Sir John Cotton (1543? – 1620 or 1621), of Landwade, Cambridgeshire, was an English politician.

==Biography==
Cotton was the eldest son of John Cotton of Landwade, Cambridgeshire and his wife Isabell, daughter of Sir William Spencer of Althorp. He succeeded his father in 1594 and was knighted between 1597 and 1 October 1601.

He was appointed a justice of the peace for Cambridgeshire in 1582, served as Custos Rotulorum of Cambridgeshire from 1600 to 1621 (except for 1617) and custos rotulorum of the Isle of Ely from 1601. He was pricked High Sheriff of Cambridgeshire and Huntingdonshire for 1591–92 and appointed Deputy Lieutenant of Cambridgeshire in 1596.

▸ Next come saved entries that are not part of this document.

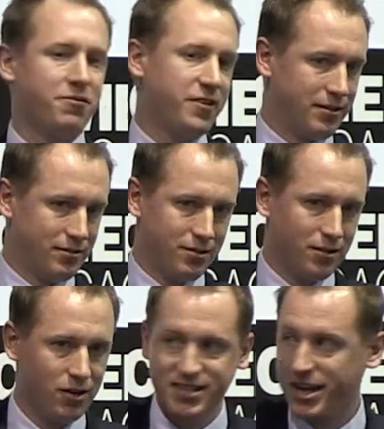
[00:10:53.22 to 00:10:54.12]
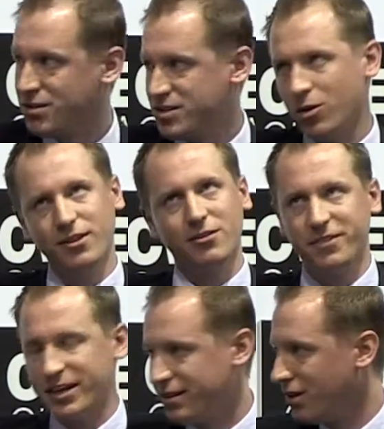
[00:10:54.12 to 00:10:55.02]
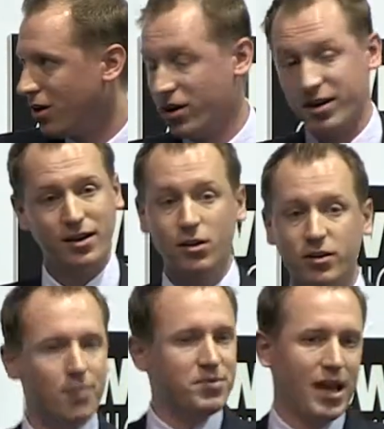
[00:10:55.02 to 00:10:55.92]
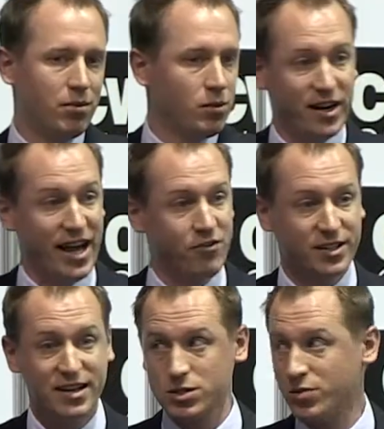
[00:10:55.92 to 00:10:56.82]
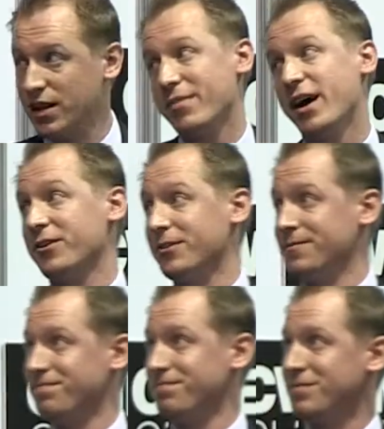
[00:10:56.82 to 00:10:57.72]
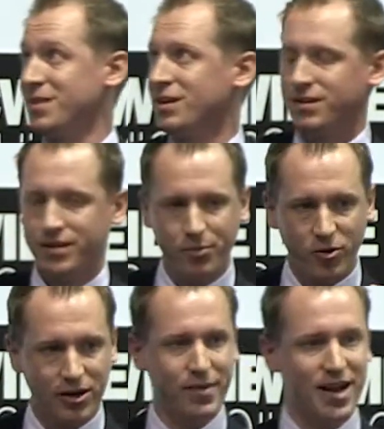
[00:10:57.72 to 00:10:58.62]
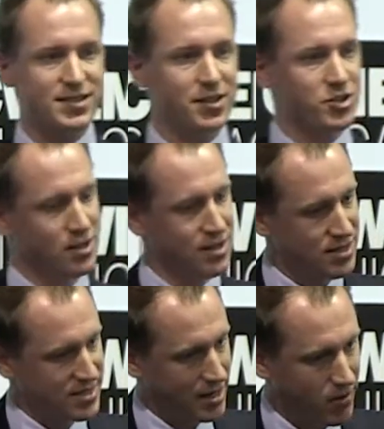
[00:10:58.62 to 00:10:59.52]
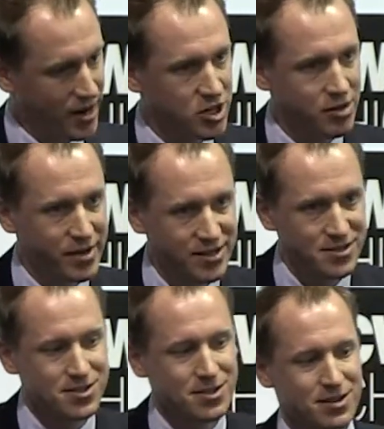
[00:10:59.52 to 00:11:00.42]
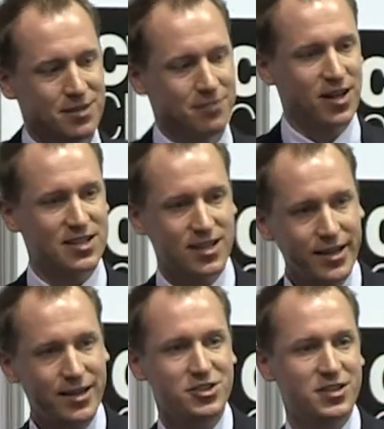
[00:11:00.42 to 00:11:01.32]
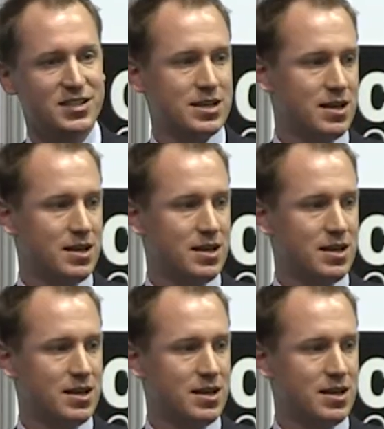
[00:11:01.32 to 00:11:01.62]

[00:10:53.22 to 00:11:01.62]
fit, or a sinusoidal fit, or a lookup table, whatever. It doesn't really matter. Important message, saturation means flux linkages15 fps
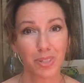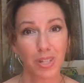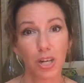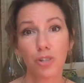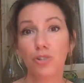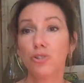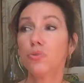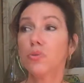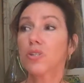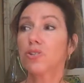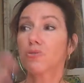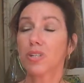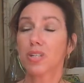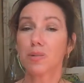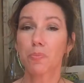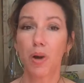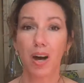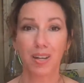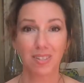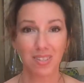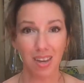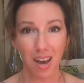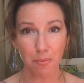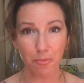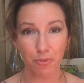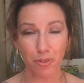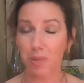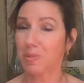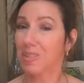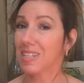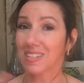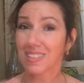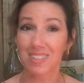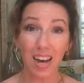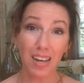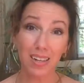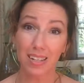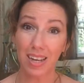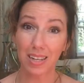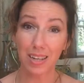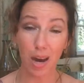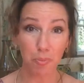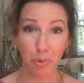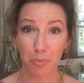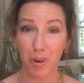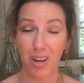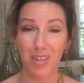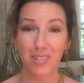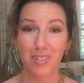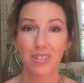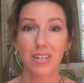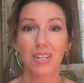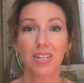a new agreed upon time frame, and it's not a compromise.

He was elected a member of parliament (MP) in the Parliament of England for Cambridgeshire in 1593 and 1601. He built or significantly expanded Cheveley Park in 1603.

He married three times:
1. Elizabeth, the daughter of Thomas Caryll of Warnham, Sussex
2. Elizabeth, the daughter of Sir Humphrey Bradbourne of Derbyshire
3. Anne, the daughter of Sir Richard Hoghton, 1st Baronet of Hoghton Tower and the granddaughter of Sir Richard Houghton, Steward of Amounderness, the mother of his son John. His widow subsequently married Sir John Carleton, 1st Baronet.